» TASK ITEM
Reading through the lines below, count those that include the string "second"; the answer is that number and nothing else.

» Recorded data

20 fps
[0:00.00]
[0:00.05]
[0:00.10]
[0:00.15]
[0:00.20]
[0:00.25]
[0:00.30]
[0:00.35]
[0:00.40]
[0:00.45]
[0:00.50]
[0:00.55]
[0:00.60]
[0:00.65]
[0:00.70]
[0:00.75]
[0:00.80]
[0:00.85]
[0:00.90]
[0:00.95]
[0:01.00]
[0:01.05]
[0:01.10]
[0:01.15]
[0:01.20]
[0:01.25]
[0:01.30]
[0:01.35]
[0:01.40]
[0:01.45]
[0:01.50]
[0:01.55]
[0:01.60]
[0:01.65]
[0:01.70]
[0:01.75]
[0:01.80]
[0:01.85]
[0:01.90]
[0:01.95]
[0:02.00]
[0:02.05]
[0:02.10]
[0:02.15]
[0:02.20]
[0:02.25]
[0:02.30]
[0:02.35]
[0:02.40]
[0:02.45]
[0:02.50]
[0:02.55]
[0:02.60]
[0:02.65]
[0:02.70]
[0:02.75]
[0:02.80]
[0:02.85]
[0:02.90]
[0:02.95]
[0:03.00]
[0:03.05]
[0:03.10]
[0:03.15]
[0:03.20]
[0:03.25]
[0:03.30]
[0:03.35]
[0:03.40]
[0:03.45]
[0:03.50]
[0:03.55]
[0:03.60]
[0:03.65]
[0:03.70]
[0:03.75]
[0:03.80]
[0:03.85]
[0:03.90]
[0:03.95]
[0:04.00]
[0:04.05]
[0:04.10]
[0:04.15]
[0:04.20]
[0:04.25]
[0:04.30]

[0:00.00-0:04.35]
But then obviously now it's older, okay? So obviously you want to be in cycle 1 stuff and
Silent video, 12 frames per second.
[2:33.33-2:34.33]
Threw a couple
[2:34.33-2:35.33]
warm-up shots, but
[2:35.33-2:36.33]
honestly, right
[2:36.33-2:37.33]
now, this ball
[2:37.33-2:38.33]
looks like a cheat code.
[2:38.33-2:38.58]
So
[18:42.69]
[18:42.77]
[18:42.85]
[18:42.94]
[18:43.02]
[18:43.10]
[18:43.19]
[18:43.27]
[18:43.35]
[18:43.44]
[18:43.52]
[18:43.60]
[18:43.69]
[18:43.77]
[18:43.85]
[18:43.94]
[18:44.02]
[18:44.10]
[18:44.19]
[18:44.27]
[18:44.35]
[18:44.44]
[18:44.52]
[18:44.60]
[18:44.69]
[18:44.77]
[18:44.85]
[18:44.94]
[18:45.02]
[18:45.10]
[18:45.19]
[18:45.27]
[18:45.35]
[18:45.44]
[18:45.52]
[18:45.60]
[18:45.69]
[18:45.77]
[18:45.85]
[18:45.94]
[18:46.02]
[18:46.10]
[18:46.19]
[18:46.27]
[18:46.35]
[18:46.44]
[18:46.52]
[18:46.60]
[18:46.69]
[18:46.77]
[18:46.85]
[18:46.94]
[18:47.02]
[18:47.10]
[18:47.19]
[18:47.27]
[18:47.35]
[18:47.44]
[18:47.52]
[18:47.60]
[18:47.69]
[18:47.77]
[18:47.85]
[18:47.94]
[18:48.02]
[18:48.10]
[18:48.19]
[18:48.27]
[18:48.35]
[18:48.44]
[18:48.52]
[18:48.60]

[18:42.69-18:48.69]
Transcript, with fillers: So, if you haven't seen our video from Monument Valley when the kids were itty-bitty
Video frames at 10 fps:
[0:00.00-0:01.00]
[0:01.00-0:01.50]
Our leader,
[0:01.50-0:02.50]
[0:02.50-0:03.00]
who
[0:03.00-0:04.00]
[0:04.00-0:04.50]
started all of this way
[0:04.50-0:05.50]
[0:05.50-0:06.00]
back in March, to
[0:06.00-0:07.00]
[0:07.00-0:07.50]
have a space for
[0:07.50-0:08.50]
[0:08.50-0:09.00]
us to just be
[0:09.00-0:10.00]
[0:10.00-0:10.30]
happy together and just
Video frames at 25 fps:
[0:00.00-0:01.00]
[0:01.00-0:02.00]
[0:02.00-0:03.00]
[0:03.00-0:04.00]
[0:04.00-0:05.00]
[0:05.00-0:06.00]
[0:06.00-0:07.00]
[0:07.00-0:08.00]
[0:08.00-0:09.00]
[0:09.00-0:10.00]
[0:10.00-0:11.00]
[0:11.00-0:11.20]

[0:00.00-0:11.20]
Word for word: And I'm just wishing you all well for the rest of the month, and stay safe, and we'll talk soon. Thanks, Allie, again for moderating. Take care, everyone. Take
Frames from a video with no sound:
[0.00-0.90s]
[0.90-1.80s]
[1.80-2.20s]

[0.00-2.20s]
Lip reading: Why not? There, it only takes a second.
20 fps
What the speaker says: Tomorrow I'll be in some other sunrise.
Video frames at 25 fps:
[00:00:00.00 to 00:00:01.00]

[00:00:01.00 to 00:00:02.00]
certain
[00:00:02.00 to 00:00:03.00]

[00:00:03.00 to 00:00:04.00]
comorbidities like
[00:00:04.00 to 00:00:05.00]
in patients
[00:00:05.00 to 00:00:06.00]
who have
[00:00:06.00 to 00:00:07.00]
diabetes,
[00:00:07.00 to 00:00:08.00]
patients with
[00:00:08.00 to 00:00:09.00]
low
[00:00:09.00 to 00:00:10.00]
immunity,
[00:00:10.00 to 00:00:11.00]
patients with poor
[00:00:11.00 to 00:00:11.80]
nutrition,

» RESPONSE BELOW
2